• _Data shown_
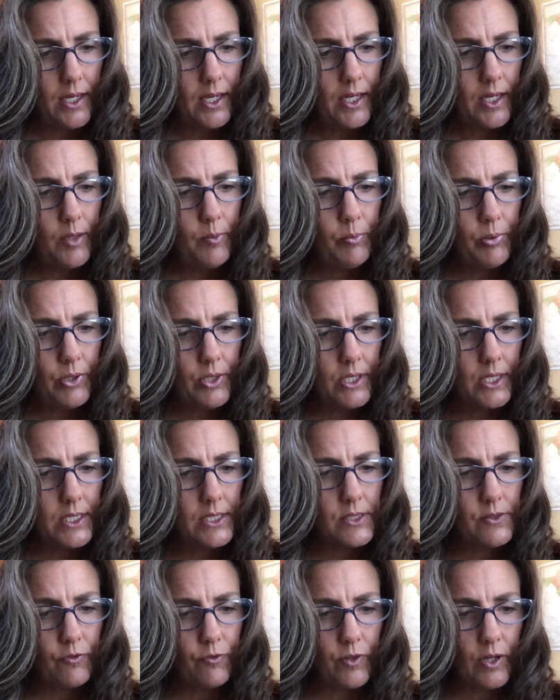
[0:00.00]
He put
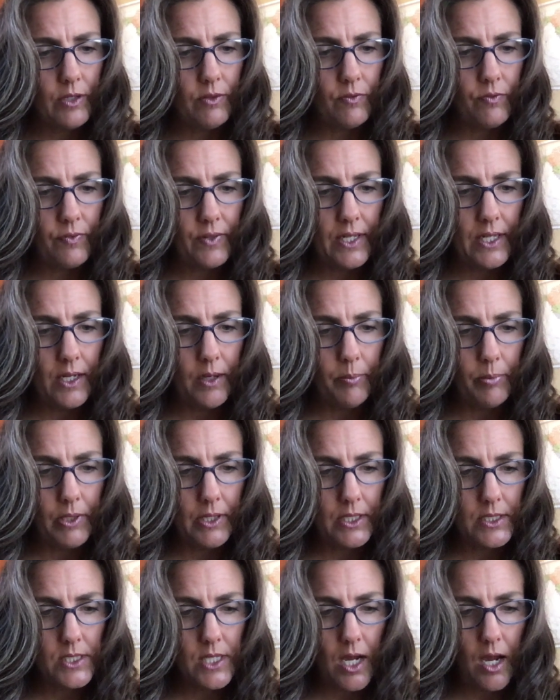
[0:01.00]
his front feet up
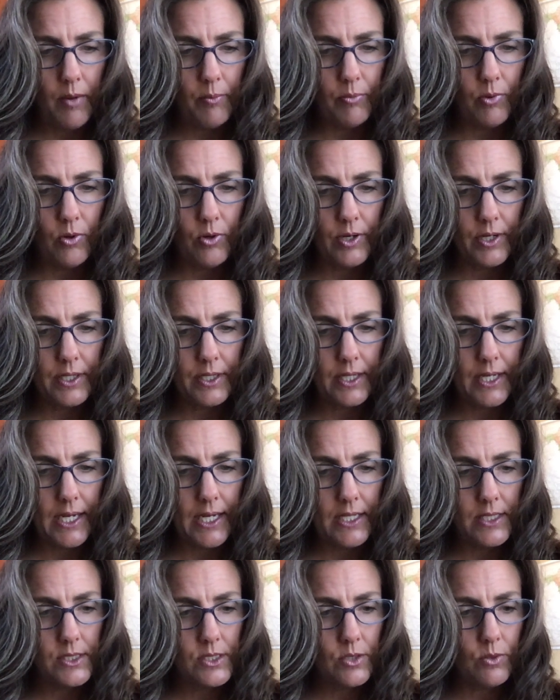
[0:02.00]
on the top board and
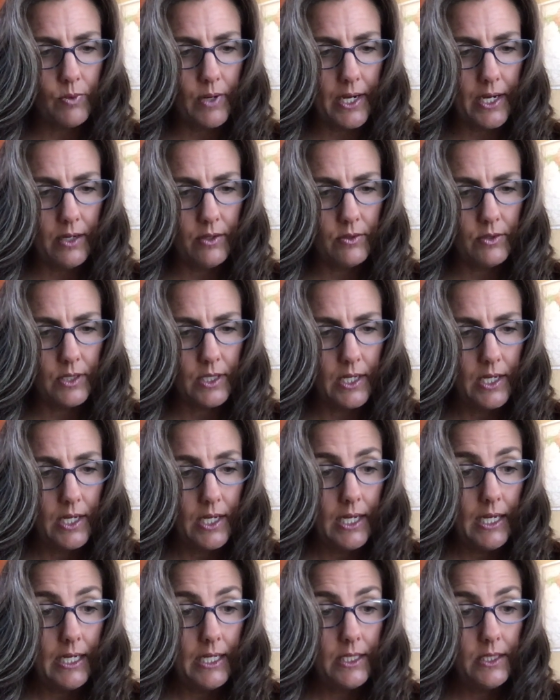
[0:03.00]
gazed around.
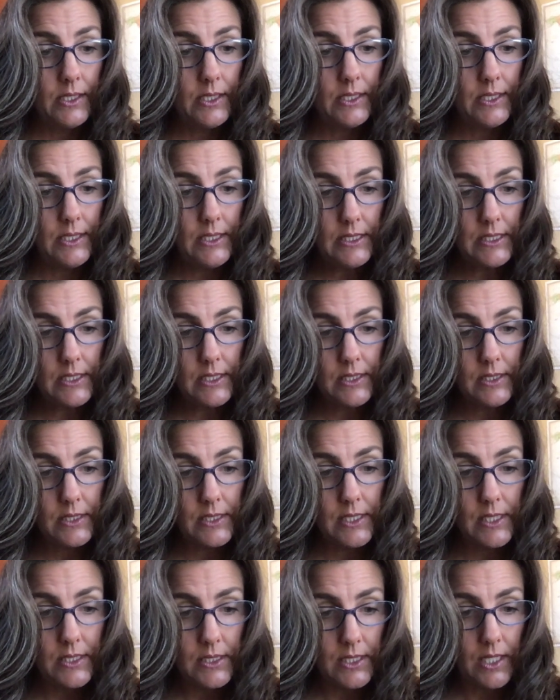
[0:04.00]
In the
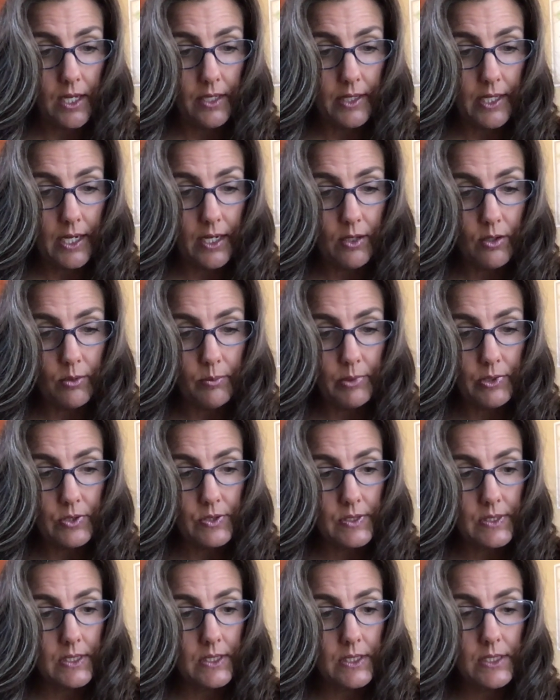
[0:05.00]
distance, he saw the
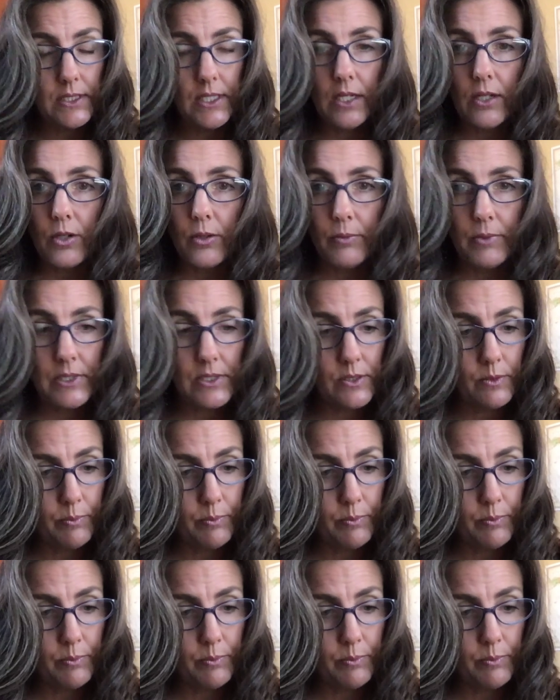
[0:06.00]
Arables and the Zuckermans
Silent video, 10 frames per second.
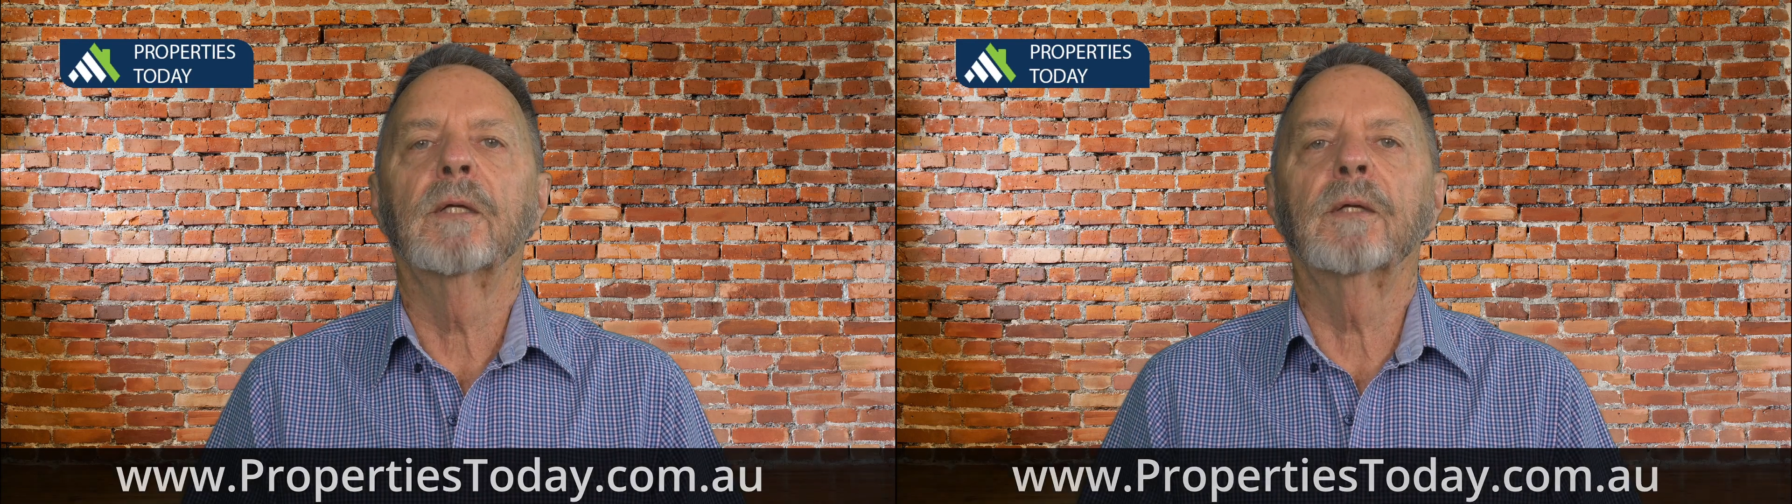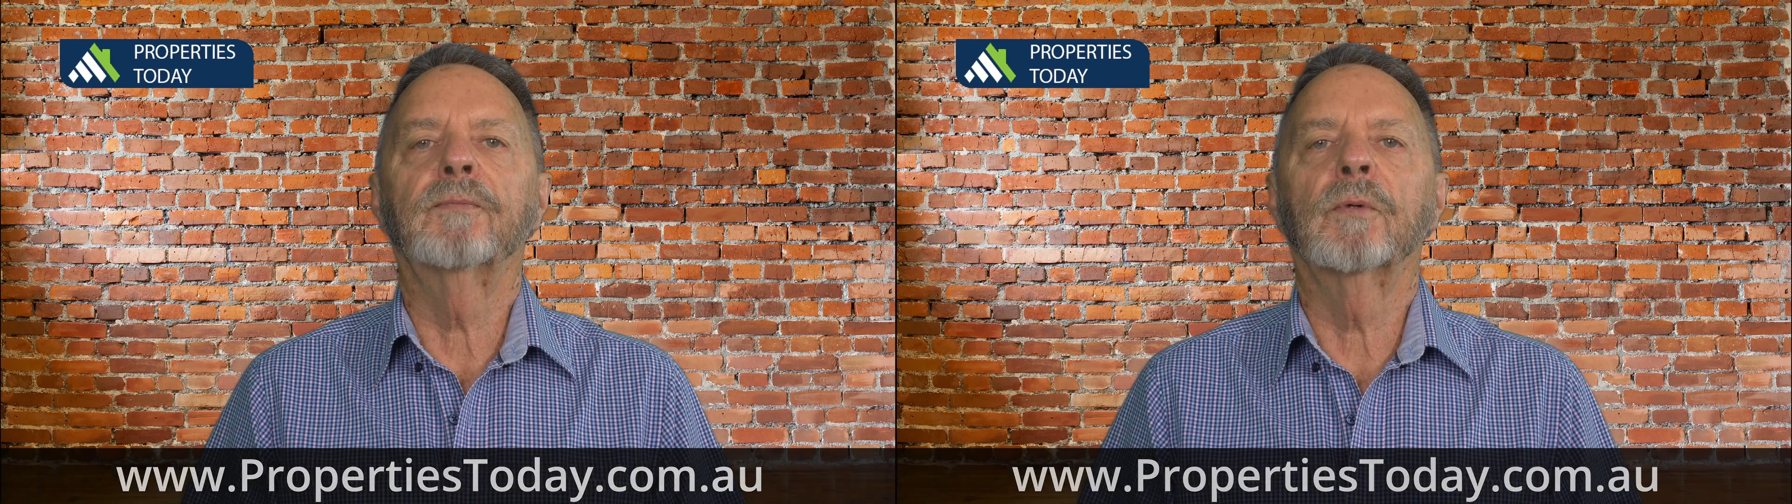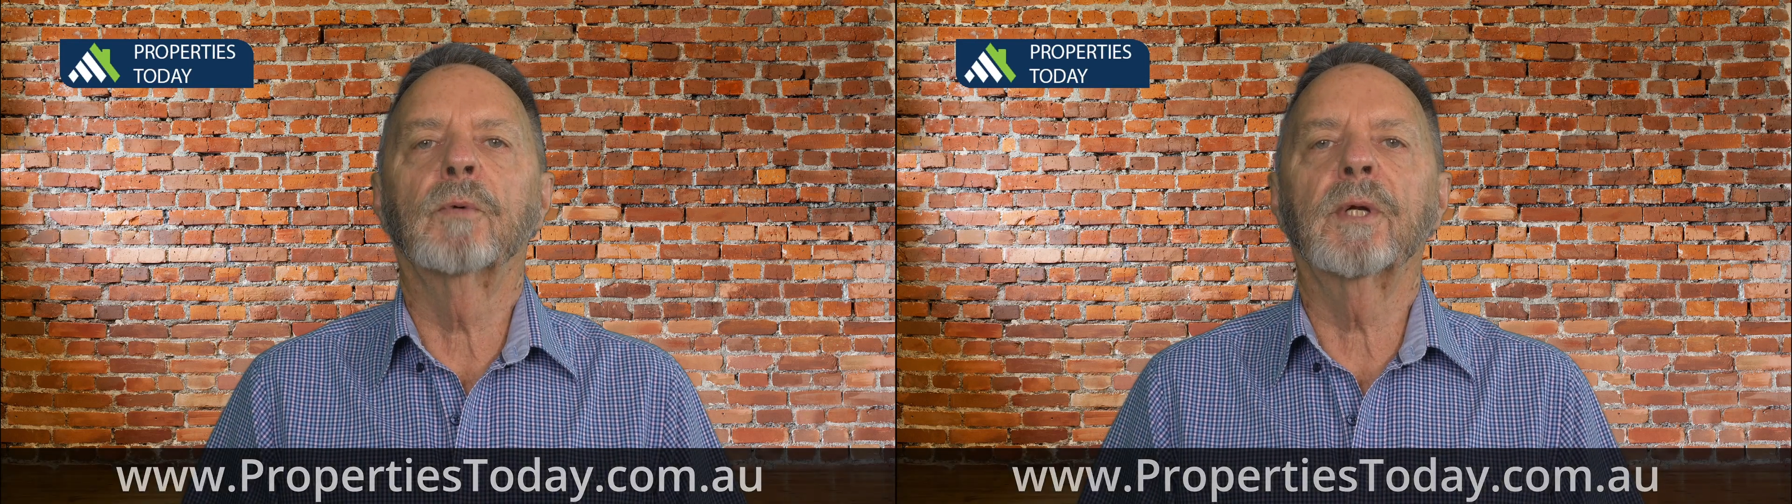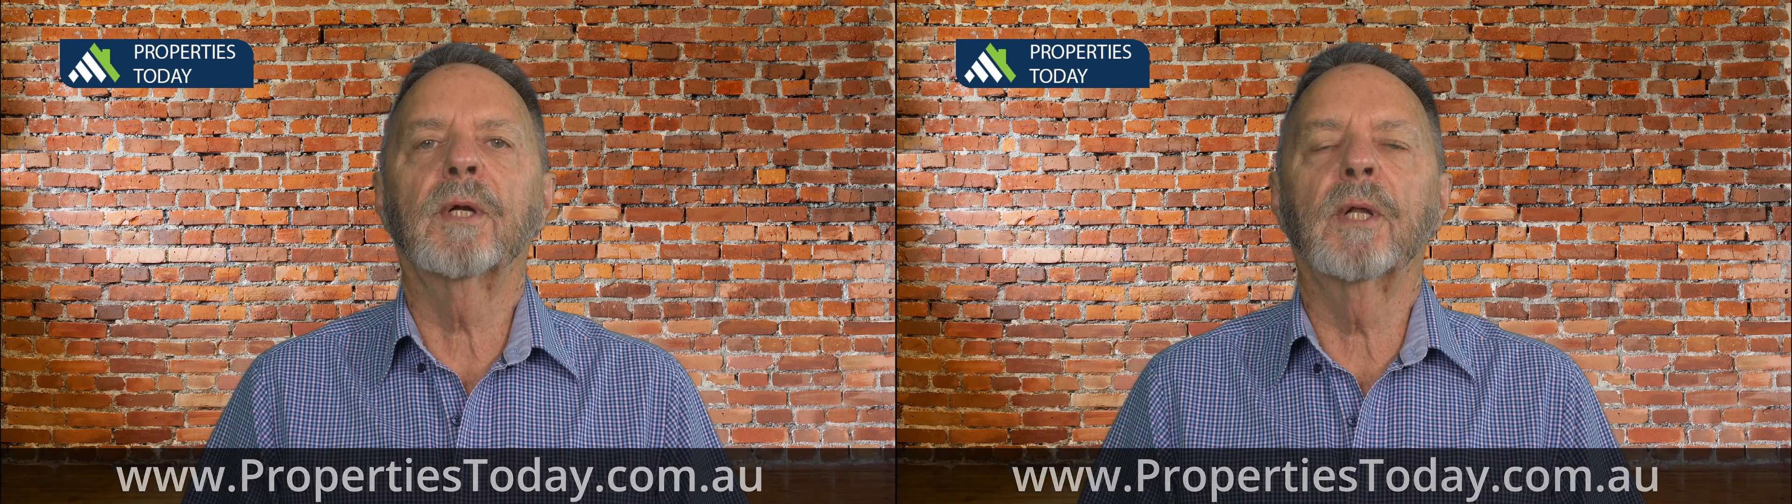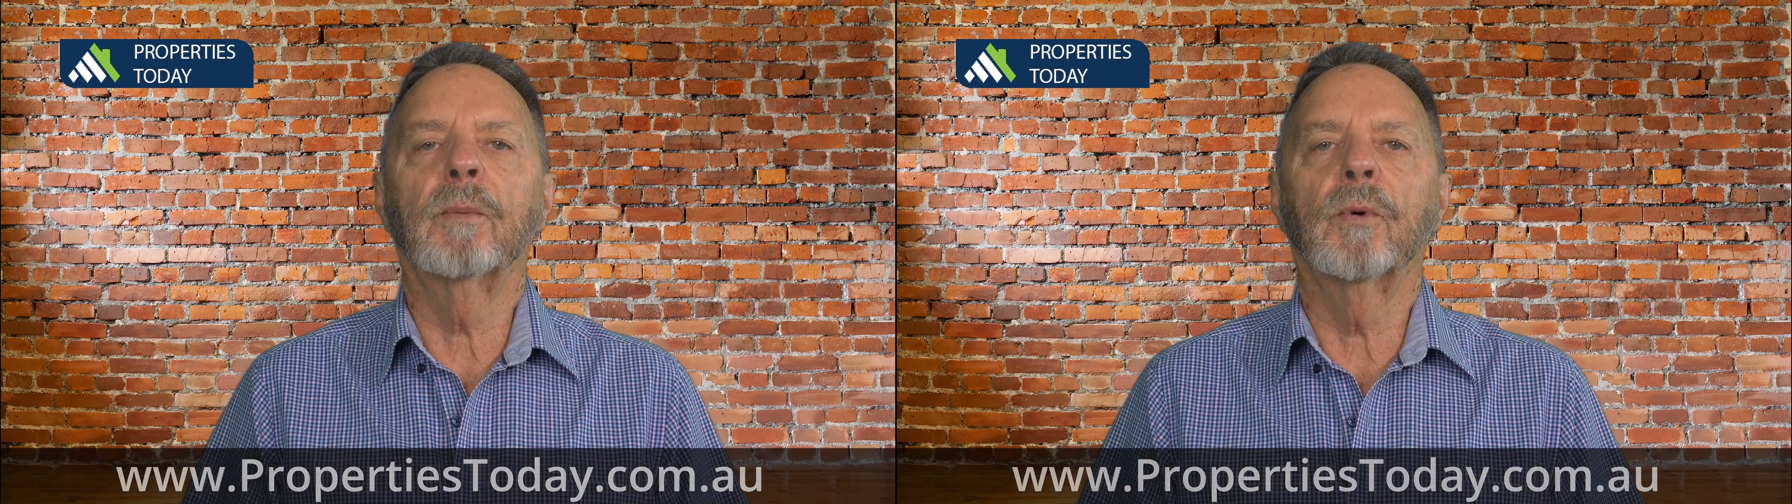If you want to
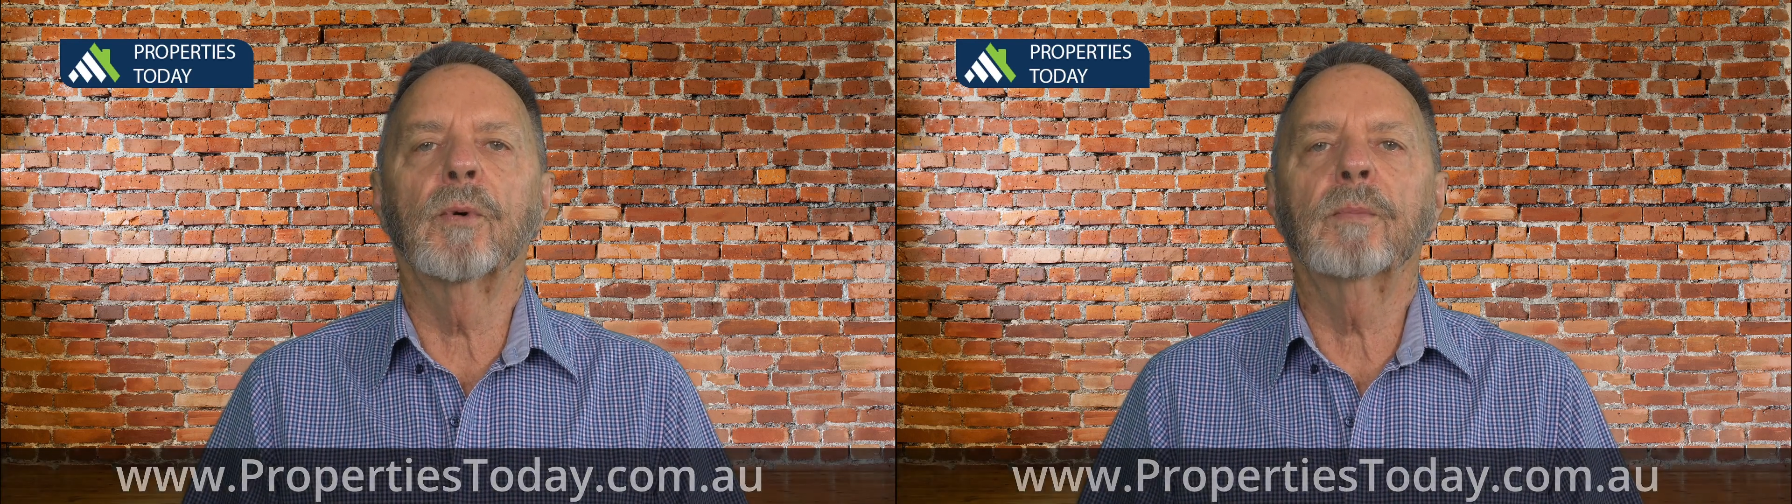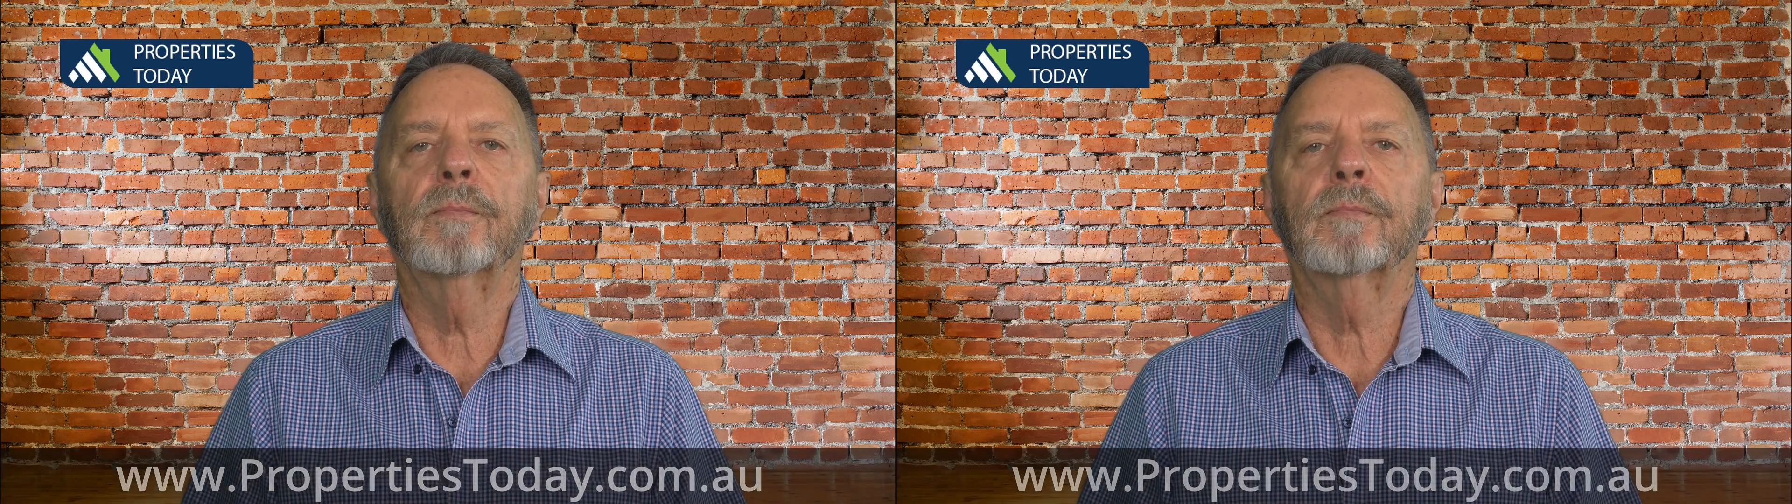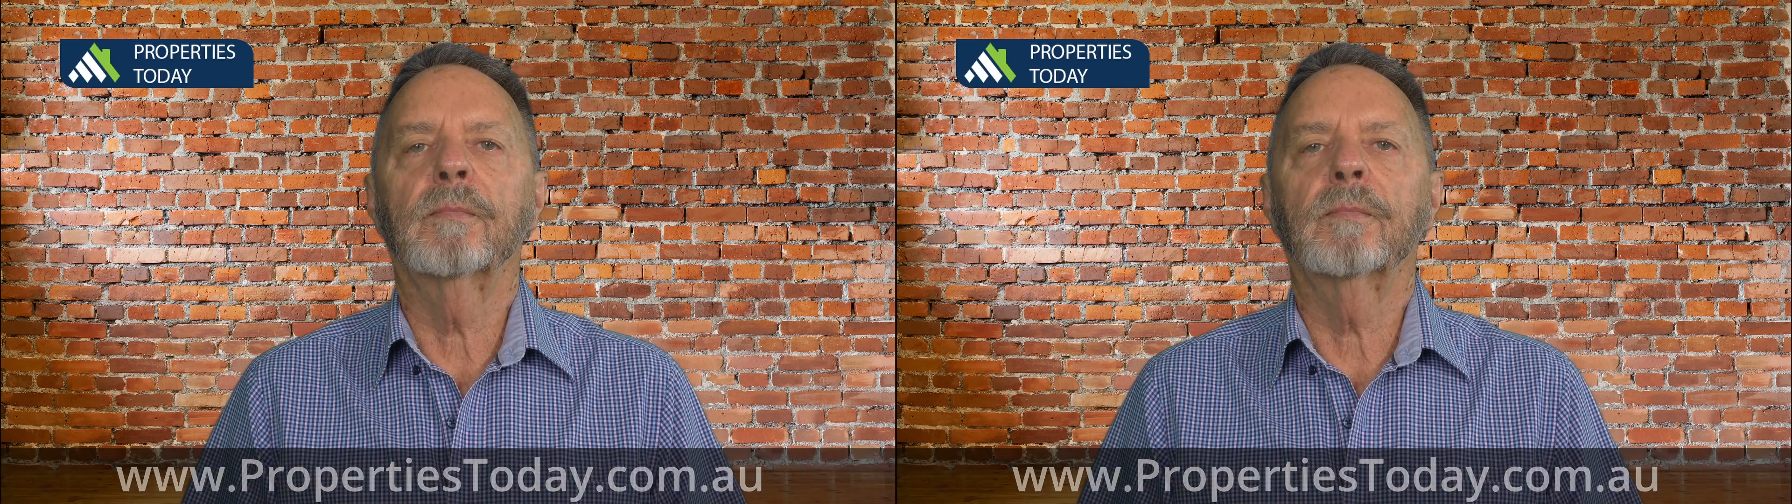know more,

• _Work required_
The listing should be transcribed in full, exactly, and without its pictures.

• _Your solution_
[0:00.00]
He put
[0:01.00]
his front feet up
[0:02.00]
on the top board and
[0:03.00]
gazed around.
[0:04.00]
In the
[0:05.00]
distance, he saw the
[0:06.00]
Arables and the Zuckermans
Silent video, 10 frames per second.
If you want to
know more,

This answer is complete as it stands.